University of Maryland, College Park officials say that next month the Art-Sociology Building will be renamed for Parren J. Mitchell, who successfully sued in 1950 to be admitted into the university’s graduate sociology program.
In a move that brings recognition to a civil rights movement pioneer, the University of Maryland, College Park will rename one of its academic buildings for the late Parren J. Mitchell, the state’s first African-American congressman. Mitchell, who passed away in 2007, was also the first African-American to earn a graduate degree from the University of Maryland, College Park, according to the university.
University officials say that, next month, the Art-Sociology Building will be renamed for Mitchell, who successfully sued in 1950 to be admitted into the university’s graduate sociology program. Former U.S. Supreme Court Justice Thurgood Marshall, who was then lead counsel for the National Association for the Advancement of Colored People (NAACP), led legal efforts that won Mitchell admission into the university.
“Parren Mitchell stands as an exemplar of the values this campus holds most highly — academic achievement, personal courage, diversity and the opportunity to rise on one’s merits,” University of Maryland, College Park President Wallace D. Loh said in a statement.
“His legacy reminds us where we came from and how far we can go,” he noted.
According to the university, Mitchell, a decorated World War II veteran, sued for admission to the graduate program in sociology after having earned a bachelor’s degree from Baltimore-based Morgan State University, a historically Black school. Although then-Maryland President Harry C. Byrd sought to have classes for Mitchell established in Baltimore in an effort to thwart the lawsuit, a court ordered that Mitchell be allowed to enroll at the College Park campus.
“In October 1950, the Baltimore City Court ordered [the University of Maryland] to accept Mitchell as a full-time student in College Park, where he faced an unwelcoming environment. Despite these challenges, he graduated in 1952 with honors,” according to the University of Maryland.
Following stints in academic and public service positions during the 1950s and 1960s, Mitchell became the first African-American elected to Congress from Maryland in 1970. While representing Maryland’s 7th Congressional District, Mitchell was one of the 13 founding members of the Congressional Black Caucus and established himself as a champion of minority-owned businesses.
“Congressman Mitchell’s accomplishments brought him broad recognition but were attained while in the pursuit of the public good, and he serves as a shining example of the ideals we seek to foster as a public academic institution. This naming honors the memory of a U-Md. graduate who attained personal prestige while overcoming great obstacles to construct a more just and better world,” said Dr. Gregory F. Ball, dean of the Maryland College of Behavioral and Social Sciences.

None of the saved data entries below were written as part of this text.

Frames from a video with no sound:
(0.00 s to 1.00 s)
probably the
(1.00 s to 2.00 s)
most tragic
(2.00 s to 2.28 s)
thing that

The move to rename an academic building in honor of Mitchell happens to coincide with deliberations by a university committee that will make recommendations on whether the campus stadium should continue to bear the name of Harry C. Byrd, the former Maryland president who supported segregation and opposed Black student enrollment at the university until the early 1950s. In addition, the university is planning to install an 8-foot-tall statue of abolitionist Frederick Douglass in a remodeled plaza in front of Hornbake Library.
Last spring, students at the school established a campaign to remove Byrd as the stadium’s namesake. In response, Loh formed a committee to consider the matter and its recommendations are due before the end of the year. The fate of the Byrd Stadium name will be determined by the university’s board.

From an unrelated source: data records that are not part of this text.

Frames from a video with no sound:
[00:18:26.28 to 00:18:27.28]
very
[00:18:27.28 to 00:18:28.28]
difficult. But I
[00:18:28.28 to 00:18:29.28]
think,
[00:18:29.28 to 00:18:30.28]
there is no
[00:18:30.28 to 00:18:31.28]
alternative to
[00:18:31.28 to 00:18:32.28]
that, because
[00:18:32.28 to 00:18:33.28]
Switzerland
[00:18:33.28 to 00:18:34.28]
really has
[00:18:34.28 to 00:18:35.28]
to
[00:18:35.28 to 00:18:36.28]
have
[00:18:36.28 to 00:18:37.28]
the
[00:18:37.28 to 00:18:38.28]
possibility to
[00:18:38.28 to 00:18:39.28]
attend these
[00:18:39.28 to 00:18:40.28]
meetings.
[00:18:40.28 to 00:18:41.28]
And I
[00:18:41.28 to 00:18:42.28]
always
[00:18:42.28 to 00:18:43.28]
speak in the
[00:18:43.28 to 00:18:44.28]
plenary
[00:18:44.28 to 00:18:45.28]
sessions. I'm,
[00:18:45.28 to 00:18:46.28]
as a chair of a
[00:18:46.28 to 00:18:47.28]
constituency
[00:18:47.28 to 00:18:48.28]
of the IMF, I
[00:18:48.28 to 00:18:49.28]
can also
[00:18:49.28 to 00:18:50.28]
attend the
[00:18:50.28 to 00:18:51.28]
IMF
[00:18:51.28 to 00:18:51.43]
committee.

Loh recently met with the Baltimore Sun editorial board and said that memorials such as the Mitchell building and the Douglass statue can offer a counter to memorials for individuals such as Byrd, whose views and stances have been discredited and abandoned.
“I think there’s a lot to be learned — at least for students — that there are different points of view, and that is part of our history,” Loh told the Baltimore Sun.